*** Opening of RECORDS FOR THE TASK ***
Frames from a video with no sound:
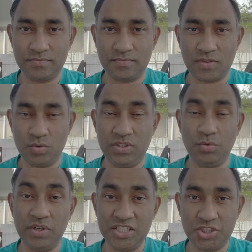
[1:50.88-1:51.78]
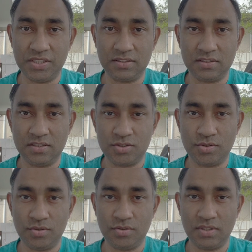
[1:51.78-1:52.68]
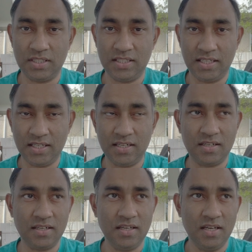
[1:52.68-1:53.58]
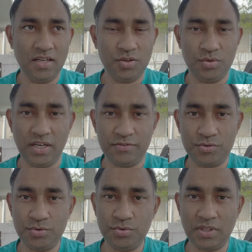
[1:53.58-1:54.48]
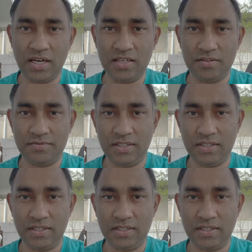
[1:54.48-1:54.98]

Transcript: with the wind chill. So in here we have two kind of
*** Close of RECORDS FOR THE TASK ***
* **WORK INSTRUCTION**
Set down the entries above word for word, but drop any image.

* **ANSWER SECTION**
Frames from a video with no sound:
[1:50.88-1:51.78]
[1:51.78-1:52.68]
[1:52.68-1:53.58]
[1:53.58-1:54.48]
[1:54.48-1:54.98]

Transcript: with the wind chill. So in here we have two kind of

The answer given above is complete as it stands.